Publicado el 21/04/2024 a las 05:00

Tengo una mujer que me lleva al teatro y a la que debo algunas de las experiencias estéticas más contundentes de los últimos años. La última aconteció en el Teatro Bellas Artes de Madrid, fila 11, butacas 6 y 8, como espectadores de la obra de teatro El padre, dirigida por Josep Maria Mestres y protagonizada por el inmenso Josep Maria Pou. La obra fue estrenada hace años por su autor, el francés Florian Zeller, y el éxito mundial fue inmediato. El propio dramaturgo adaptó su obra al cine en una meritoria versión en la que Anthony Hopkins despliega su potencial interpretativo. En todo caso, la experiencia de asistir a la sala del teatro proporciona un impacto emocional que no atraviesa la pantalla de cine. La vejez y la pérdida de la identidad a causa del alzheimer es el principal motivo de una obra que ya fue representada en España en una memorable versión, según me informan, dirigida por José Carlos Plaza y protagonizada por Héctor Alterio. En El padre los espectadores asisten al deterioro mental del personaje, enfocado teatralmente desde la perspectiva del anciano, lo que los lleva a experimentar la perplejidad y desorientación en que vive sumido el personaje: sus relaciones personales, el caos espacio-temporal, los momentos de lucidez y desesperación. El trabajo de Josep Maria Pou es brutal, oscila entre el humor y el vértigo de la demencia senil.

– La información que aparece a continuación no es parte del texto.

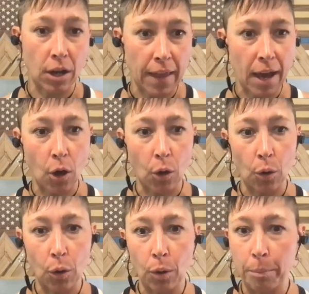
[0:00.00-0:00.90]
on that
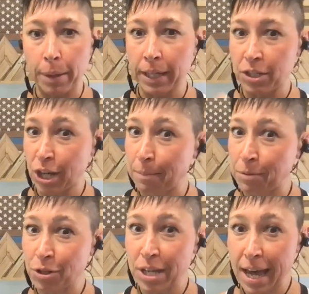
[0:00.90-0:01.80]
whole big
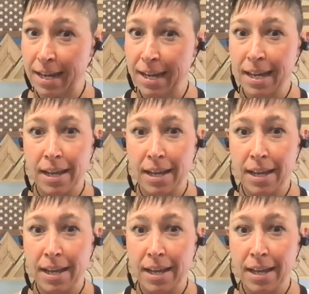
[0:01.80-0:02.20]
chapter yet.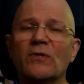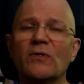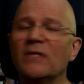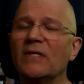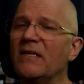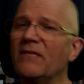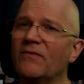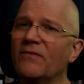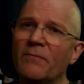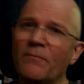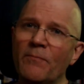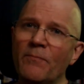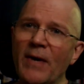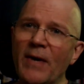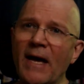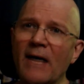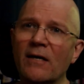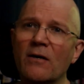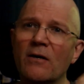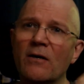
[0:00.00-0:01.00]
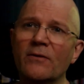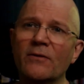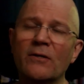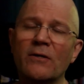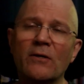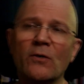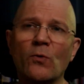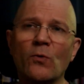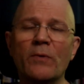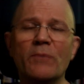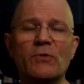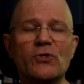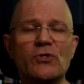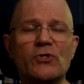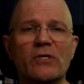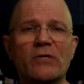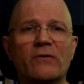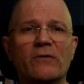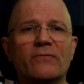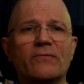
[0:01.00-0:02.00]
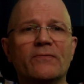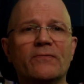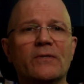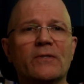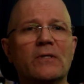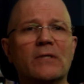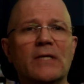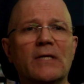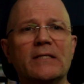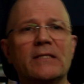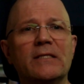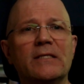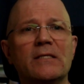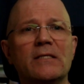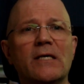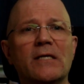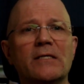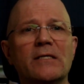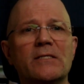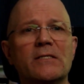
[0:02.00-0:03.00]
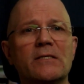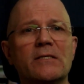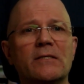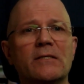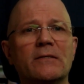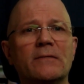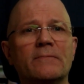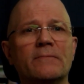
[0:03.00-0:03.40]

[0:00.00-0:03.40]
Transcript: to leave them back on their equipment shelf collecting dust.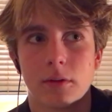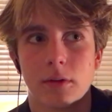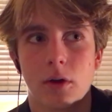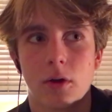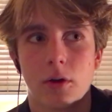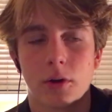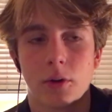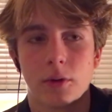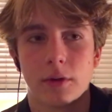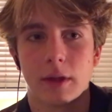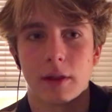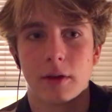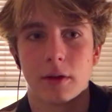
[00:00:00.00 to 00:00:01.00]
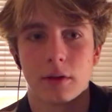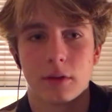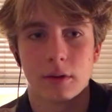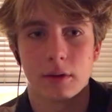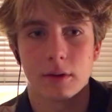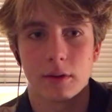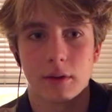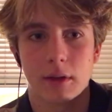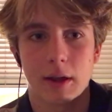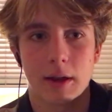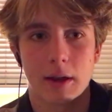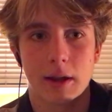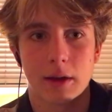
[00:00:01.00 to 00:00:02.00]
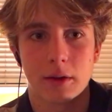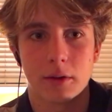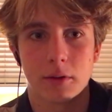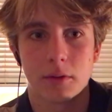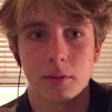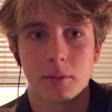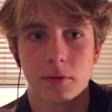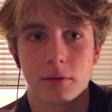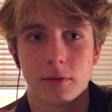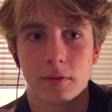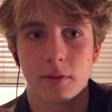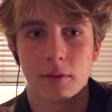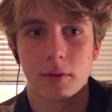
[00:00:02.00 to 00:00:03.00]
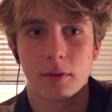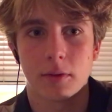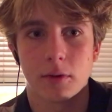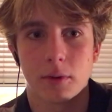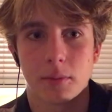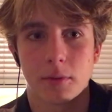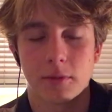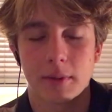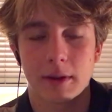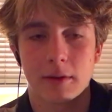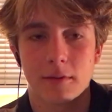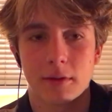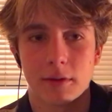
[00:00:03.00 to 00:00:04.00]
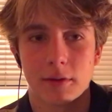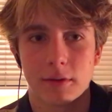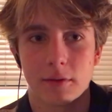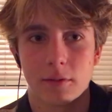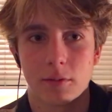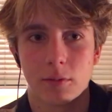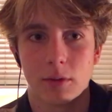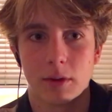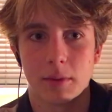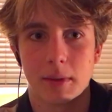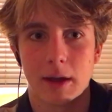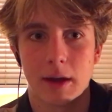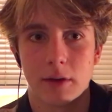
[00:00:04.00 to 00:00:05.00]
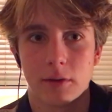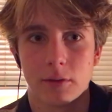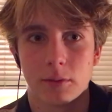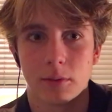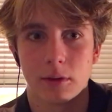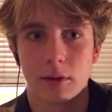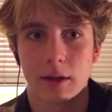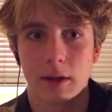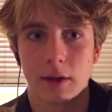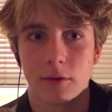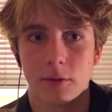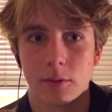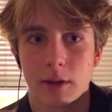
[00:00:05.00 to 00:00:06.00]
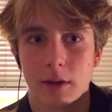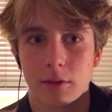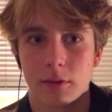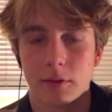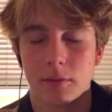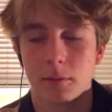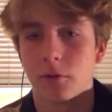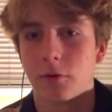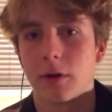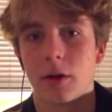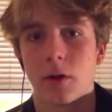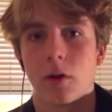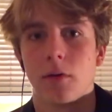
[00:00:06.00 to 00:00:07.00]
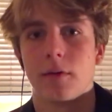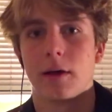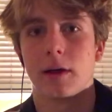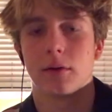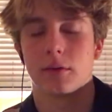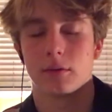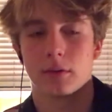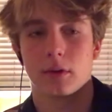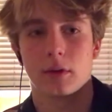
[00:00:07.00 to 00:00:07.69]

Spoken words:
all go together. I don't know, your perspective on this stuff really matters when taking into account these Bushido Code values.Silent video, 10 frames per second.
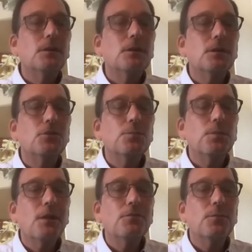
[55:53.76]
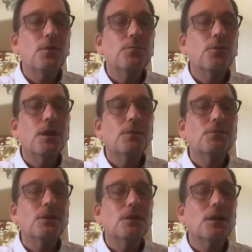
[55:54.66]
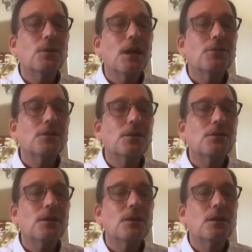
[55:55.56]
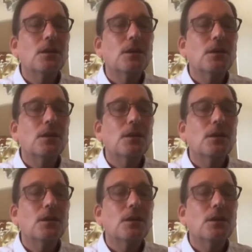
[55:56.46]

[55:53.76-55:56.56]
Can you apply for both programs? Okay, we asked that already.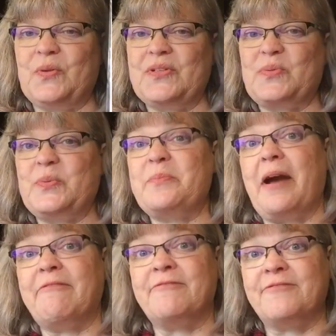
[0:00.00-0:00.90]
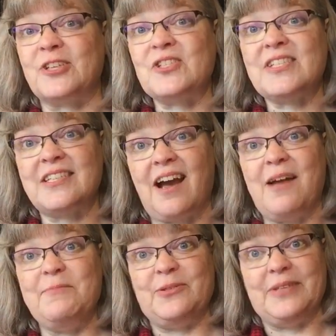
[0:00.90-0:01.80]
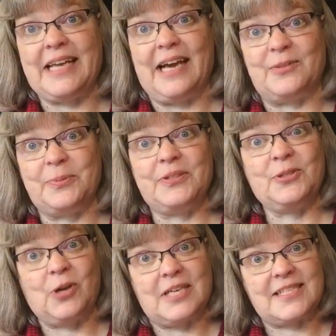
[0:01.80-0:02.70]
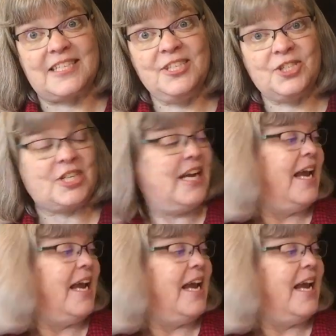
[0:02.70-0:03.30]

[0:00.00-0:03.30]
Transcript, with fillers: This will be my first time doing Caterpillar cross stitchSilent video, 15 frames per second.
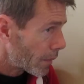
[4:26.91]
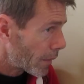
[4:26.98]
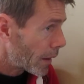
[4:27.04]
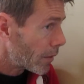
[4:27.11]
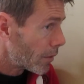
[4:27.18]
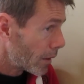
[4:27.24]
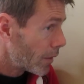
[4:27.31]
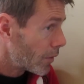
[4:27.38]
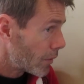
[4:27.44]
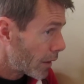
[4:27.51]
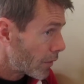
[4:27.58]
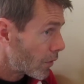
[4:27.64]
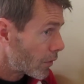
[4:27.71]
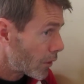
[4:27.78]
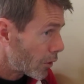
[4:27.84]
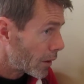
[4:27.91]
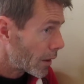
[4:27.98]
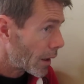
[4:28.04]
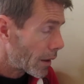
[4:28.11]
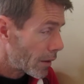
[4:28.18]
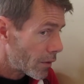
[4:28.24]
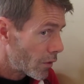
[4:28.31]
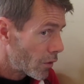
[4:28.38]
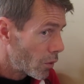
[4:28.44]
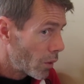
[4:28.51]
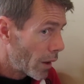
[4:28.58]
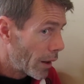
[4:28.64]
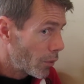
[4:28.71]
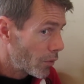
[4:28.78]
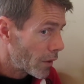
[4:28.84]
that is necessary to get into
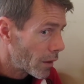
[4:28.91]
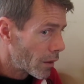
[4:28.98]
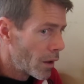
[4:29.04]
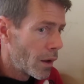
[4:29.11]
housing.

Ese difícil equilibrio por la cornisa de la interpretación lo cruza el actor con tal solvencia que cuesta imaginar el coste emocional que paga en cada función. Uno no es de lágrima fácil cuando de arte se trata, pero el tema resulta tan actual que la sala se llena de una energía emocional apabullante. Debí ponerme las gafas de sol, como si abandonara un templo, para disimular las lágrimas. Podrá decirse que apelar a la victimización del personaje enfermo es un recurso fácil. Inténtenlo los que así piensan. Personalmente, nunca había experimentado de una forma tan desbordante aquello que Aristóteles llamó catarsis, principio curativo del arte.